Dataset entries

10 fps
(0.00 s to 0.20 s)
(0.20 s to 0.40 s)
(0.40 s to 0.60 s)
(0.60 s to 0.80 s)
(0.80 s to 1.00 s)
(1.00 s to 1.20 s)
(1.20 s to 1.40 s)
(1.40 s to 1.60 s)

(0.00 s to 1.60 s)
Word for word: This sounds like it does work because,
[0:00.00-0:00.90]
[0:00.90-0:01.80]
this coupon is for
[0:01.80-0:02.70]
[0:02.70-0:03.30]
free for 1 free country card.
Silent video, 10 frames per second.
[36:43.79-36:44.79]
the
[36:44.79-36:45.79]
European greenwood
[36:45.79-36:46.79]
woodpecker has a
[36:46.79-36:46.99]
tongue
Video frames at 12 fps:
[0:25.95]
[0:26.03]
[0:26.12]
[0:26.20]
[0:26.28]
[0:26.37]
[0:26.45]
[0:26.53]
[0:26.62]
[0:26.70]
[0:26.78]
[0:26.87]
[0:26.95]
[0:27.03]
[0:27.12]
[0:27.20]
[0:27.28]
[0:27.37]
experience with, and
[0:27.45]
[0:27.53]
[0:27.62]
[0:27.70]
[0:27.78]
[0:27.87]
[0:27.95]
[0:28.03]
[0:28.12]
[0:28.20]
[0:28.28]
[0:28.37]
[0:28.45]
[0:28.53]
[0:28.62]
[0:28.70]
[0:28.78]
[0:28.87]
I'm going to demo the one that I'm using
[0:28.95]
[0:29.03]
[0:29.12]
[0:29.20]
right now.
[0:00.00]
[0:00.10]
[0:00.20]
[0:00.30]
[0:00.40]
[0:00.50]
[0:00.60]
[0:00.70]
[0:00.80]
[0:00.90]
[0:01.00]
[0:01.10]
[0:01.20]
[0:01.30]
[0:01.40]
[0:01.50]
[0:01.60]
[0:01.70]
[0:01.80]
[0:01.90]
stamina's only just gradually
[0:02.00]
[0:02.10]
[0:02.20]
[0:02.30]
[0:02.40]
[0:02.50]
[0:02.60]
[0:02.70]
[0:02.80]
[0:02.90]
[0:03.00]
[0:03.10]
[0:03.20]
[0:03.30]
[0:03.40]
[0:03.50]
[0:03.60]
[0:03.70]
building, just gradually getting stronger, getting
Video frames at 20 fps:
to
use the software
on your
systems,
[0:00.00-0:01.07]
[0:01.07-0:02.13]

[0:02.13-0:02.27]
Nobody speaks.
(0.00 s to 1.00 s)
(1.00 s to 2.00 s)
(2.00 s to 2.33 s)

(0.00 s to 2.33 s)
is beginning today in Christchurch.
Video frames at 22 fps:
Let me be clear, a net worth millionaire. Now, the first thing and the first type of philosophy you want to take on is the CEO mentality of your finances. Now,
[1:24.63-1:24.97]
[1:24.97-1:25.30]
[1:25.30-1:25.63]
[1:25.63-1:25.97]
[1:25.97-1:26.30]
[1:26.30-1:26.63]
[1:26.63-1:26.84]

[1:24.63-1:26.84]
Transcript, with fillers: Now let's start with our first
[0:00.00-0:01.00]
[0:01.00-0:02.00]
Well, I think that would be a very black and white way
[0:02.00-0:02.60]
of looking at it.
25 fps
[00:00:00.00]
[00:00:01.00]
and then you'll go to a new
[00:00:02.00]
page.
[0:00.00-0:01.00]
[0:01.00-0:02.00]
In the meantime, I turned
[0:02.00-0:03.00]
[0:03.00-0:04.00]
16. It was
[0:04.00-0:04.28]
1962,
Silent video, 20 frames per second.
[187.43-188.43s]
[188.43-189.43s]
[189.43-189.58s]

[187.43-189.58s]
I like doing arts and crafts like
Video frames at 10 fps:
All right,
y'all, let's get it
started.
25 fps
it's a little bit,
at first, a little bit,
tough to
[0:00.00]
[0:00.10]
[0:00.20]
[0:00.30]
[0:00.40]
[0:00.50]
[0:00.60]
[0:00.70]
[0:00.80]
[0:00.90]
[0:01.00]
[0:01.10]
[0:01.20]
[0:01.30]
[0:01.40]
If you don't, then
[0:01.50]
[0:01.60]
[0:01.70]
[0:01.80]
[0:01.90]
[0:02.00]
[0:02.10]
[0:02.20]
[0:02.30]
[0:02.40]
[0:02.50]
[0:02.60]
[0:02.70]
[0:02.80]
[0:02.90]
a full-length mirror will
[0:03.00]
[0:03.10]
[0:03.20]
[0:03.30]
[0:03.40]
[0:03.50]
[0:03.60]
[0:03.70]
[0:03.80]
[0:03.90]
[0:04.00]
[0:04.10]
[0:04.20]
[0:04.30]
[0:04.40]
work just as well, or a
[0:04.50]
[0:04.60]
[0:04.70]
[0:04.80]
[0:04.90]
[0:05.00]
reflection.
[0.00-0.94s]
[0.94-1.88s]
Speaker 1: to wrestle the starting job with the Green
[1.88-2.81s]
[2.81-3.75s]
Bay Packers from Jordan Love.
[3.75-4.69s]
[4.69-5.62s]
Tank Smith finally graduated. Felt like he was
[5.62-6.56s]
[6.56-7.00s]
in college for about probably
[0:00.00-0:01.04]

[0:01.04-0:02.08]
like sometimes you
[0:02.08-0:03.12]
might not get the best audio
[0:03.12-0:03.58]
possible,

→ **Prompt**: Copy the whole of the data above exactly.

→ **Response area**:
10 fps
(0.00 s to 0.20 s)
(0.20 s to 0.40 s)
(0.40 s to 0.60 s)
(0.60 s to 0.80 s)
(0.80 s to 1.00 s)
(1.00 s to 1.20 s)
(1.20 s to 1.40 s)
(1.40 s to 1.60 s)

(0.00 s to 1.60 s)
Word for word: This sounds like it does work because,
[0:00.00-0:00.90]
[0:00.90-0:01.80]
this coupon is for
[0:01.80-0:02.70]
[0:02.70-0:03.30]
free for 1 free country card.
Silent video, 10 frames per second.
[36:43.79-36:44.79]
the
[36:44.79-36:45.79]
European greenwood
[36:45.79-36:46.79]
woodpecker has a
[36:46.79-36:46.99]
tongue
Video frames at 12 fps:
[0:25.95]
[0:26.03]
[0:26.12]
[0:26.20]
[0:26.28]
[0:26.37]
[0:26.45]
[0:26.53]
[0:26.62]
[0:26.70]
[0:26.78]
[0:26.87]
[0:26.95]
[0:27.03]
[0:27.12]
[0:27.20]
[0:27.28]
[0:27.37]
experience with, and
[0:27.45]
[0:27.53]
[0:27.62]
[0:27.70]
[0:27.78]
[0:27.87]
[0:27.95]
[0:28.03]
[0:28.12]
[0:28.20]
[0:28.28]
[0:28.37]
[0:28.45]
[0:28.53]
[0:28.62]
[0:28.70]
[0:28.78]
[0:28.87]
I'm going to demo the one that I'm using
[0:28.95]
[0:29.03]
[0:29.12]
[0:29.20]
right now.
[0:00.00]
[0:00.10]
[0:00.20]
[0:00.30]
[0:00.40]
[0:00.50]
[0:00.60]
[0:00.70]
[0:00.80]
[0:00.90]
[0:01.00]
[0:01.10]
[0:01.20]
[0:01.30]
[0:01.40]
[0:01.50]
[0:01.60]
[0:01.70]
[0:01.80]
[0:01.90]
stamina's only just gradually
[0:02.00]
[0:02.10]
[0:02.20]
[0:02.30]
[0:02.40]
[0:02.50]
[0:02.60]
[0:02.70]
[0:02.80]
[0:02.90]
[0:03.00]
[0:03.10]
[0:03.20]
[0:03.30]
[0:03.40]
[0:03.50]
[0:03.60]
[0:03.70]
building, just gradually getting stronger, getting
Video frames at 20 fps:
to
use the software
on your
systems,
[0:00.00-0:01.07]
[0:01.07-0:02.13]

[0:02.13-0:02.27]
Nobody speaks.
(0.00 s to 1.00 s)
(1.00 s to 2.00 s)
(2.00 s to 2.33 s)

(0.00 s to 2.33 s)
is beginning today in Christchurch.
Video frames at 22 fps:
Let me be clear, a net worth millionaire. Now, the first thing and the first type of philosophy you want to take on is the CEO mentality of your finances. Now,
[1:24.63-1:24.97]
[1:24.97-1:25.30]
[1:25.30-1:25.63]
[1:25.63-1:25.97]
[1:25.97-1:26.30]
[1:26.30-1:26.63]
[1:26.63-1:26.84]

[1:24.63-1:26.84]
Transcript, with fillers: Now let's start with our first
[0:00.00-0:01.00]
[0:01.00-0:02.00]
Well, I think that would be a very black and white way
[0:02.00-0:02.60]
of looking at it.
25 fps
[00:00:00.00]
[00:00:01.00]
and then you'll go to a new
[00:00:02.00]
page.
[0:00.00-0:01.00]
[0:01.00-0:02.00]
In the meantime, I turned
[0:02.00-0:03.00]
[0:03.00-0:04.00]
16. It was
[0:04.00-0:04.28]
1962,
Silent video, 20 frames per second.
[187.43-188.43s]
[188.43-189.43s]
[189.43-189.58s]

[187.43-189.58s]
I like doing arts and crafts like
Video frames at 10 fps:
All right,
y'all, let's get it
started.
25 fps
it's a little bit,
at first, a little bit,
tough to
[0:00.00]
[0:00.10]
[0:00.20]
[0:00.30]
[0:00.40]
[0:00.50]
[0:00.60]
[0:00.70]
[0:00.80]
[0:00.90]
[0:01.00]
[0:01.10]
[0:01.20]
[0:01.30]
[0:01.40]
If you don't, then
[0:01.50]
[0:01.60]
[0:01.70]
[0:01.80]
[0:01.90]
[0:02.00]
[0:02.10]
[0:02.20]
[0:02.30]
[0:02.40]
[0:02.50]
[0:02.60]
[0:02.70]
[0:02.80]
[0:02.90]
a full-length mirror will
[0:03.00]
[0:03.10]
[0:03.20]
[0:03.30]
[0:03.40]
[0:03.50]
[0:03.60]
[0:03.70]
[0:03.80]
[0:03.90]
[0:04.00]
[0:04.10]
[0:04.20]
[0:04.30]
[0:04.40]
work just as well, or a
[0:04.50]
[0:04.60]
[0:04.70]
[0:04.80]
[0:04.90]
[0:05.00]
reflection.
[0.00-0.94s]
[0.94-1.88s]
Speaker 1: to wrestle the starting job with the Green
[1.88-2.81s]
[2.81-3.75s]
Bay Packers from Jordan Love.
[3.75-4.69s]
[4.69-5.62s]
Tank Smith finally graduated. Felt like he was
[5.62-6.56s]
[6.56-7.00s]
in college for about probably
[0:00.00-0:01.04]

[0:01.04-0:02.08]
like sometimes you
[0:02.08-0:03.12]
might not get the best audio
[0:03.12-0:03.58]
possible,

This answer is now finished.